**Your task**.
From the listing below, pull out all lines with "speaker" in them.

════

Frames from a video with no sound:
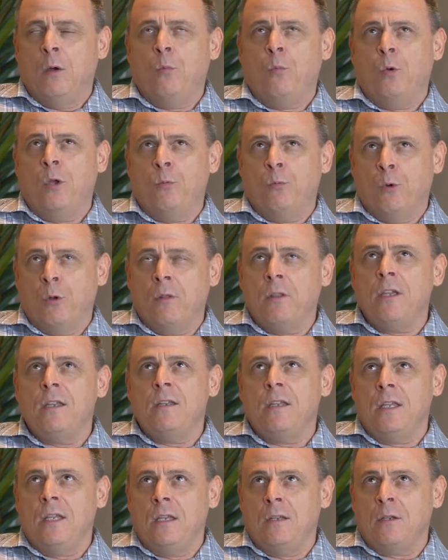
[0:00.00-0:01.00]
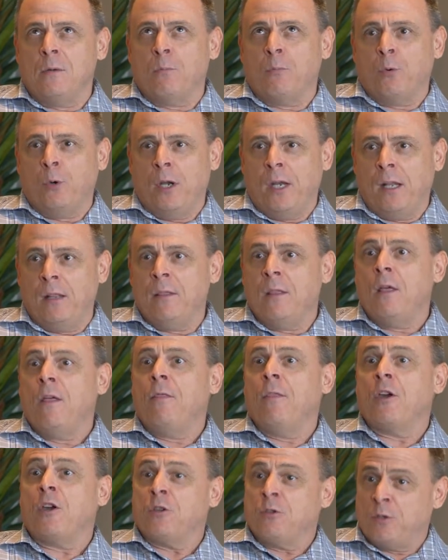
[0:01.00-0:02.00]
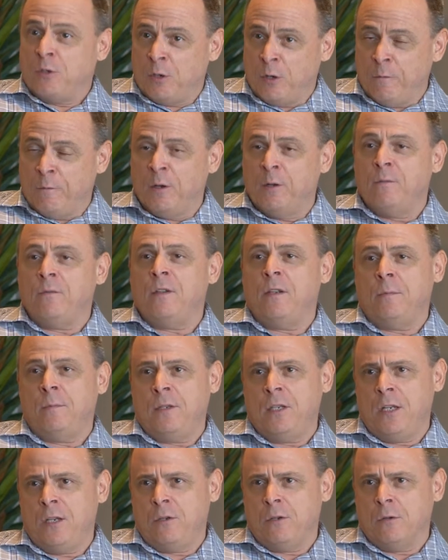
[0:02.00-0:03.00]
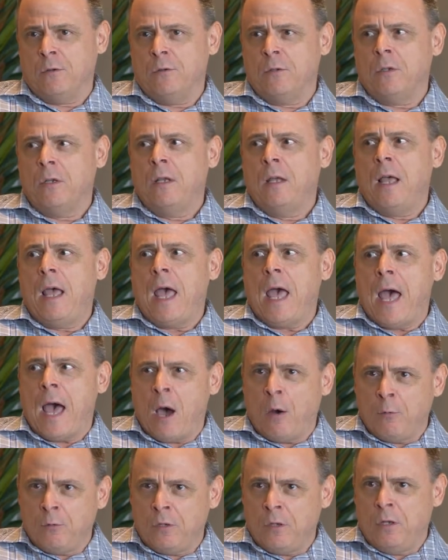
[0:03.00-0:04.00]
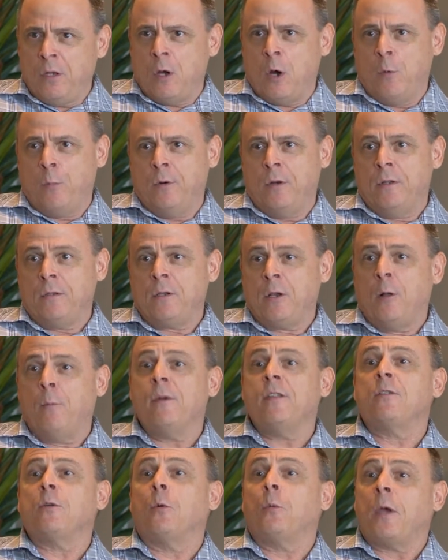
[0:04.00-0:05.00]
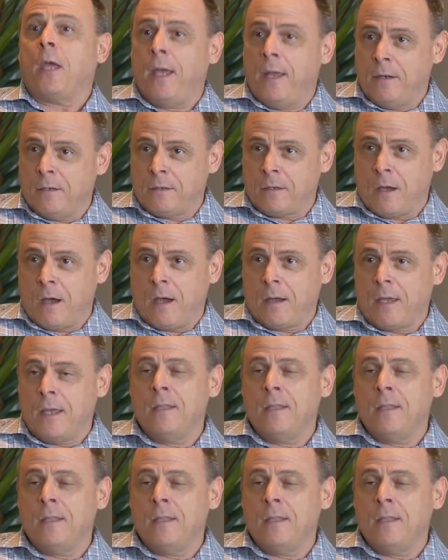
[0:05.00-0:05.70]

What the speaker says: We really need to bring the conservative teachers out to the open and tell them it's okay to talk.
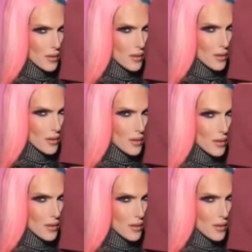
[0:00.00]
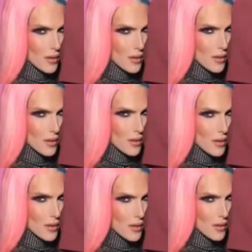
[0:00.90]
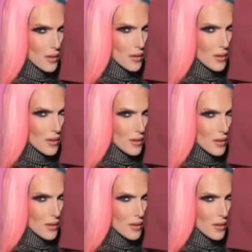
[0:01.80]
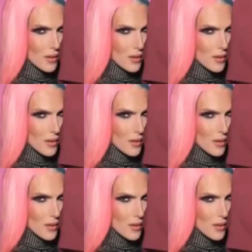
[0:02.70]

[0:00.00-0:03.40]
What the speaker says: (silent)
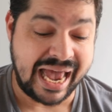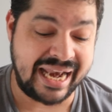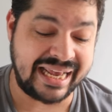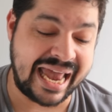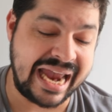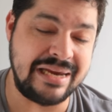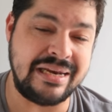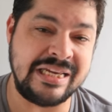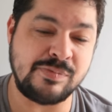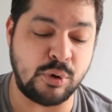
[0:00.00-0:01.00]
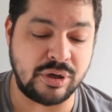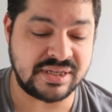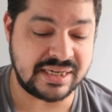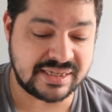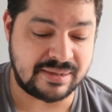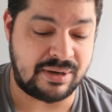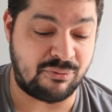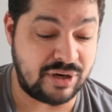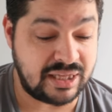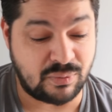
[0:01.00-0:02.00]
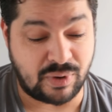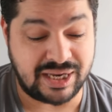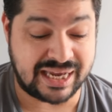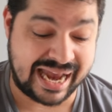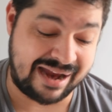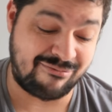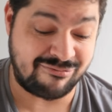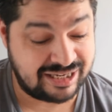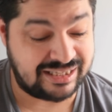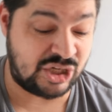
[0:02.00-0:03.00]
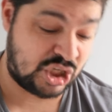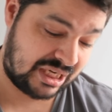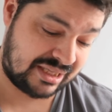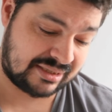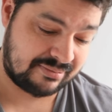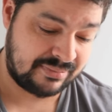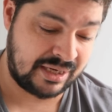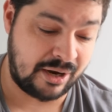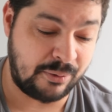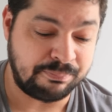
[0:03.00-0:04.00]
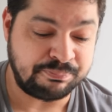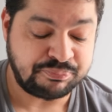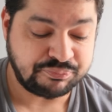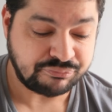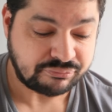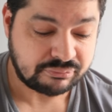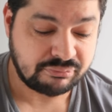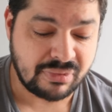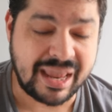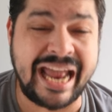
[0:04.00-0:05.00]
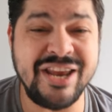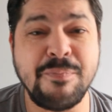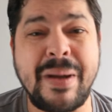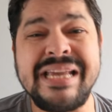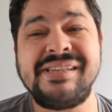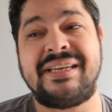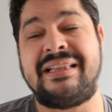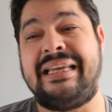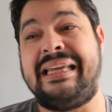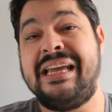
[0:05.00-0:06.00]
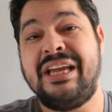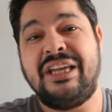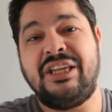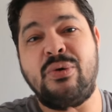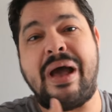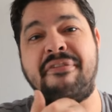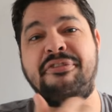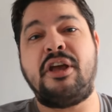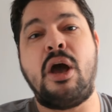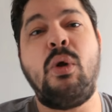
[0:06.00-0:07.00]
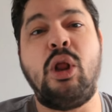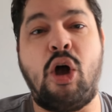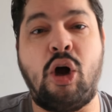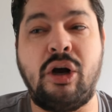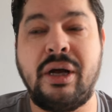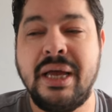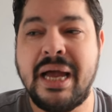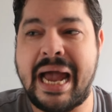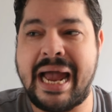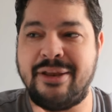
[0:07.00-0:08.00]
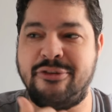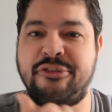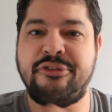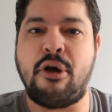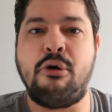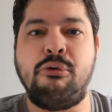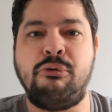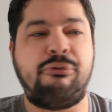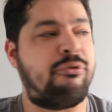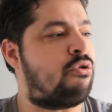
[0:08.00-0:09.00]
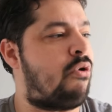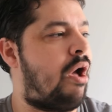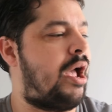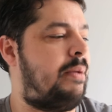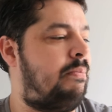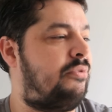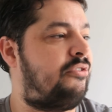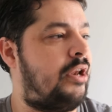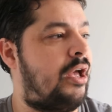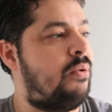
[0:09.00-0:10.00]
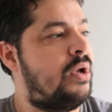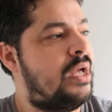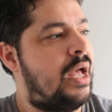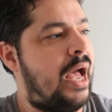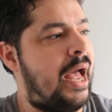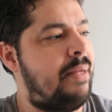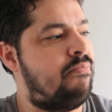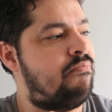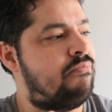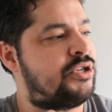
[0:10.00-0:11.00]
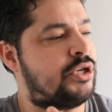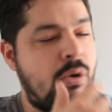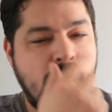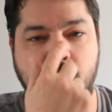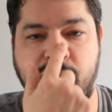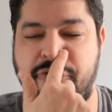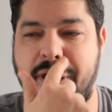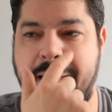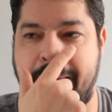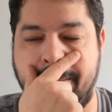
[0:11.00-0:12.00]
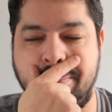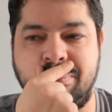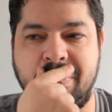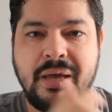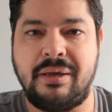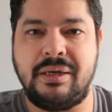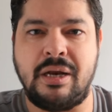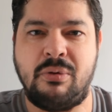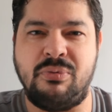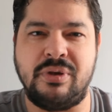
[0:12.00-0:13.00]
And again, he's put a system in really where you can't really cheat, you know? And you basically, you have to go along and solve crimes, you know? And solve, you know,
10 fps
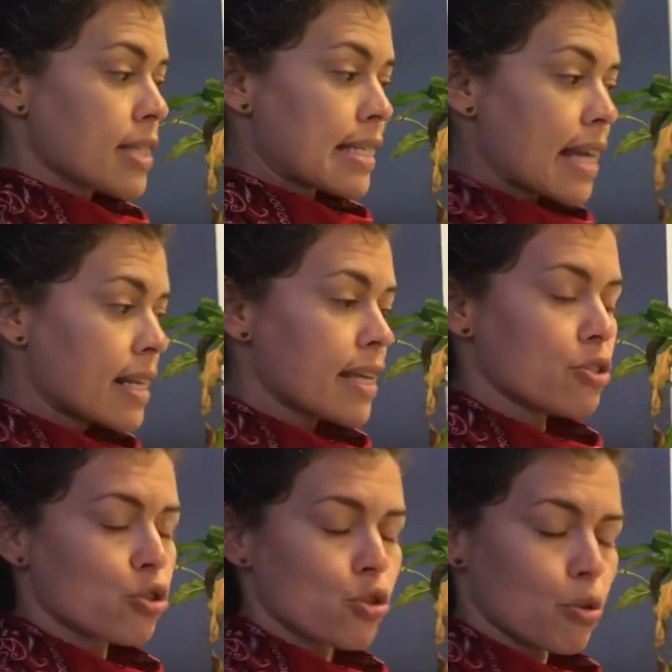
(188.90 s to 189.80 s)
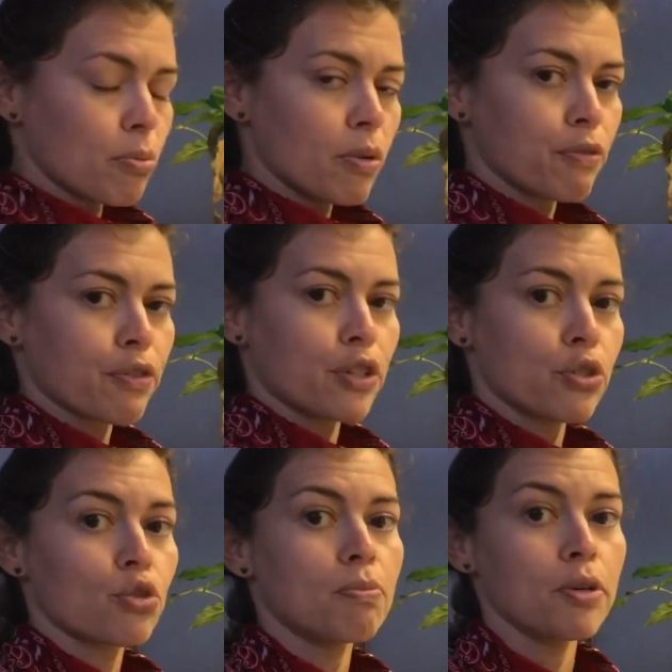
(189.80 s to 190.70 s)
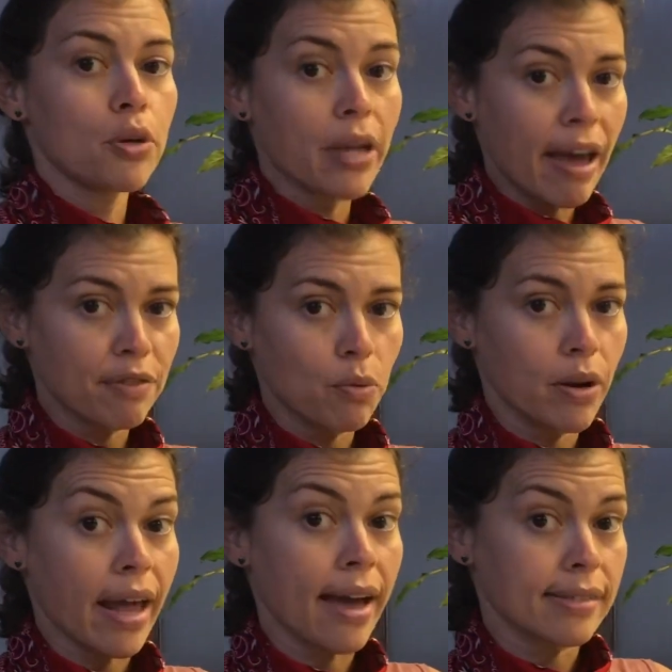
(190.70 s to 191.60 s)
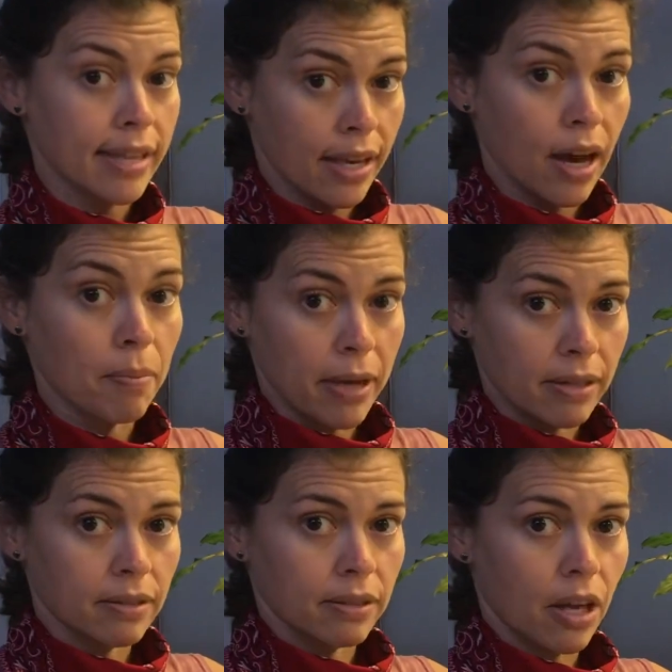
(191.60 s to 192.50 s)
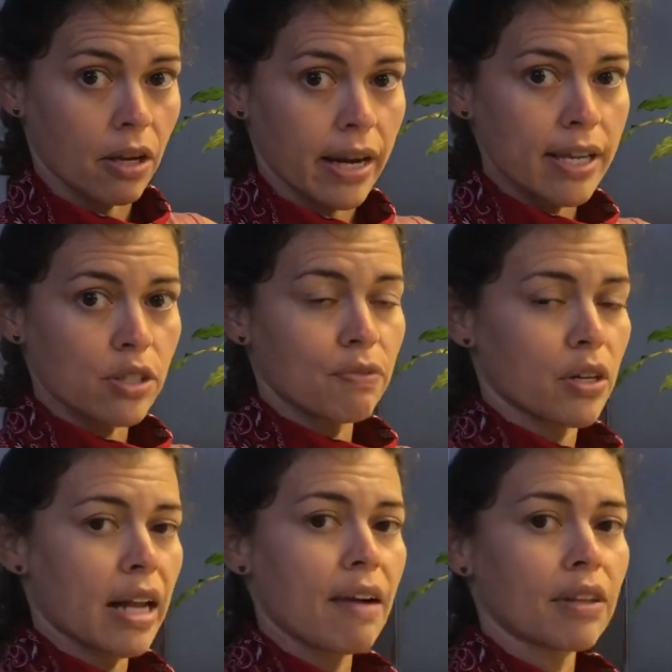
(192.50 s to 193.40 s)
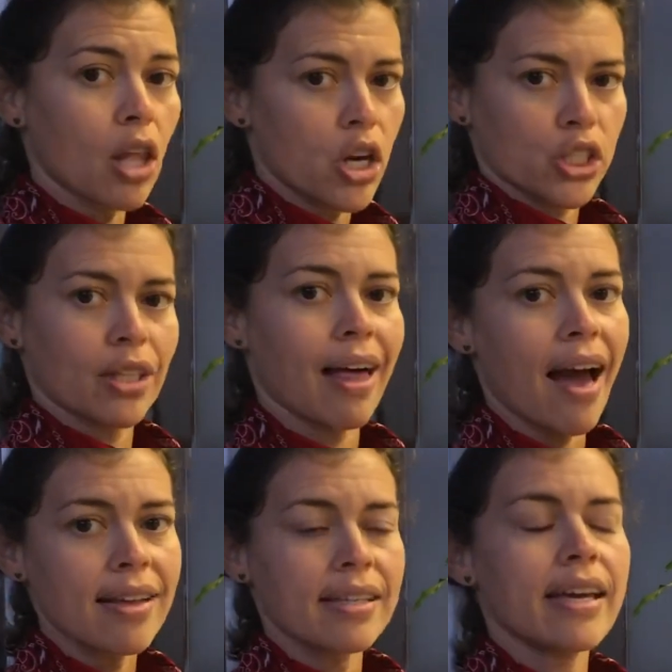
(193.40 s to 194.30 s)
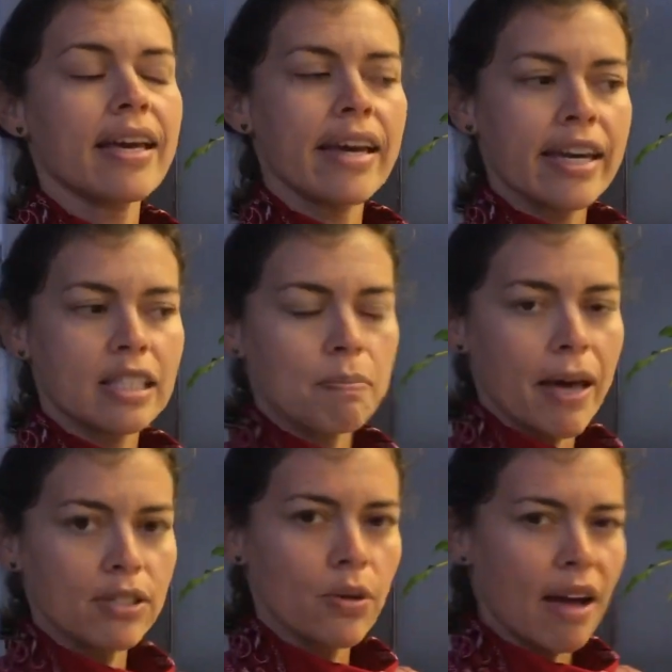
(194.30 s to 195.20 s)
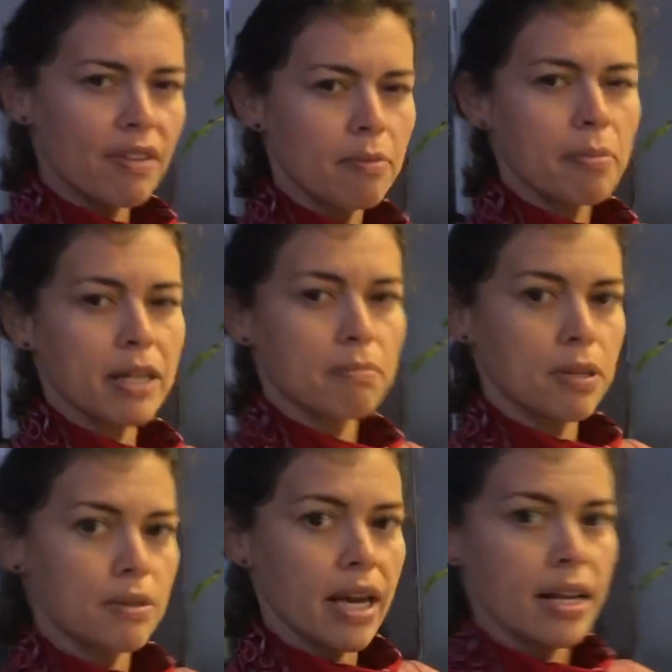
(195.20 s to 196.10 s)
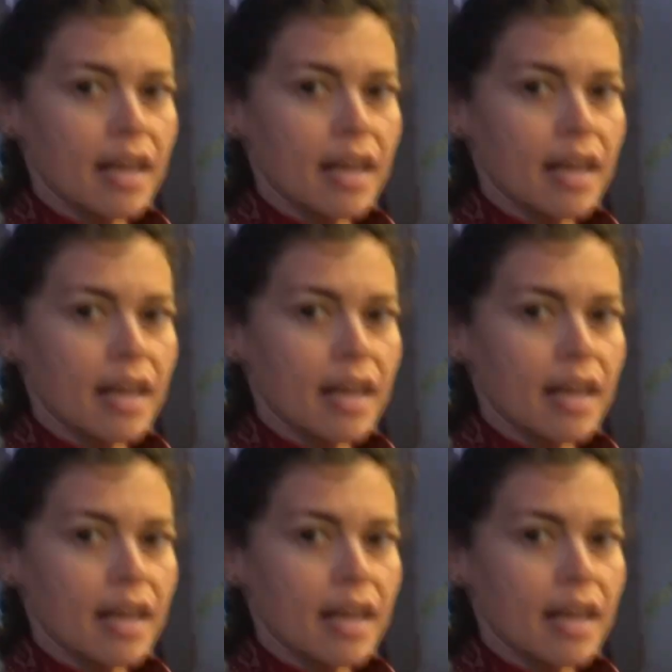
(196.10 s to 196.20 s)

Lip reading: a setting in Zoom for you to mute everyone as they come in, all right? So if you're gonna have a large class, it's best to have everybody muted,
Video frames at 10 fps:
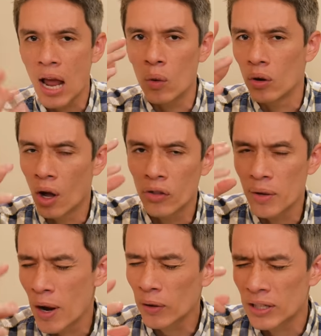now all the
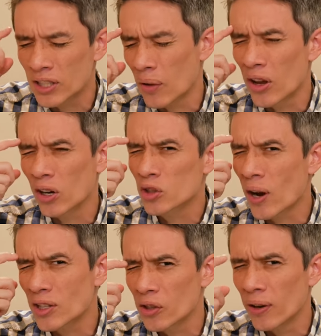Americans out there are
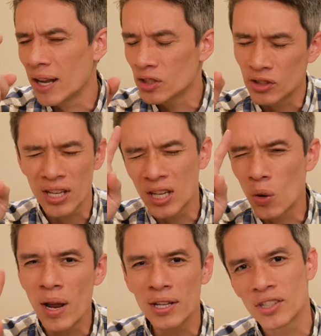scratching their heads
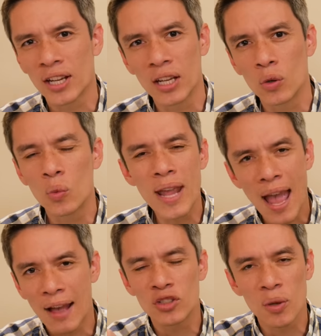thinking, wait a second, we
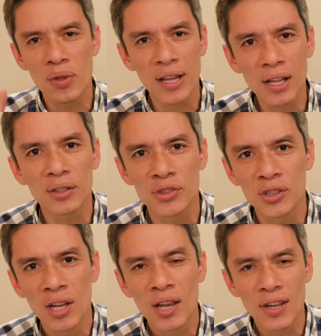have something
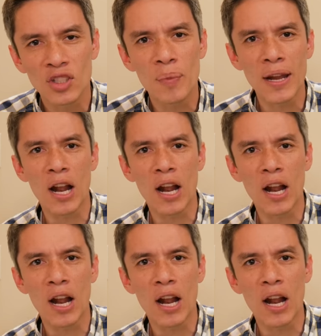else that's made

════

**Result of this exercise**.
What the speaker says: We really need to bring the conservative teachers out to the open and tell them it's okay to talk.
What the speaker says: (silent)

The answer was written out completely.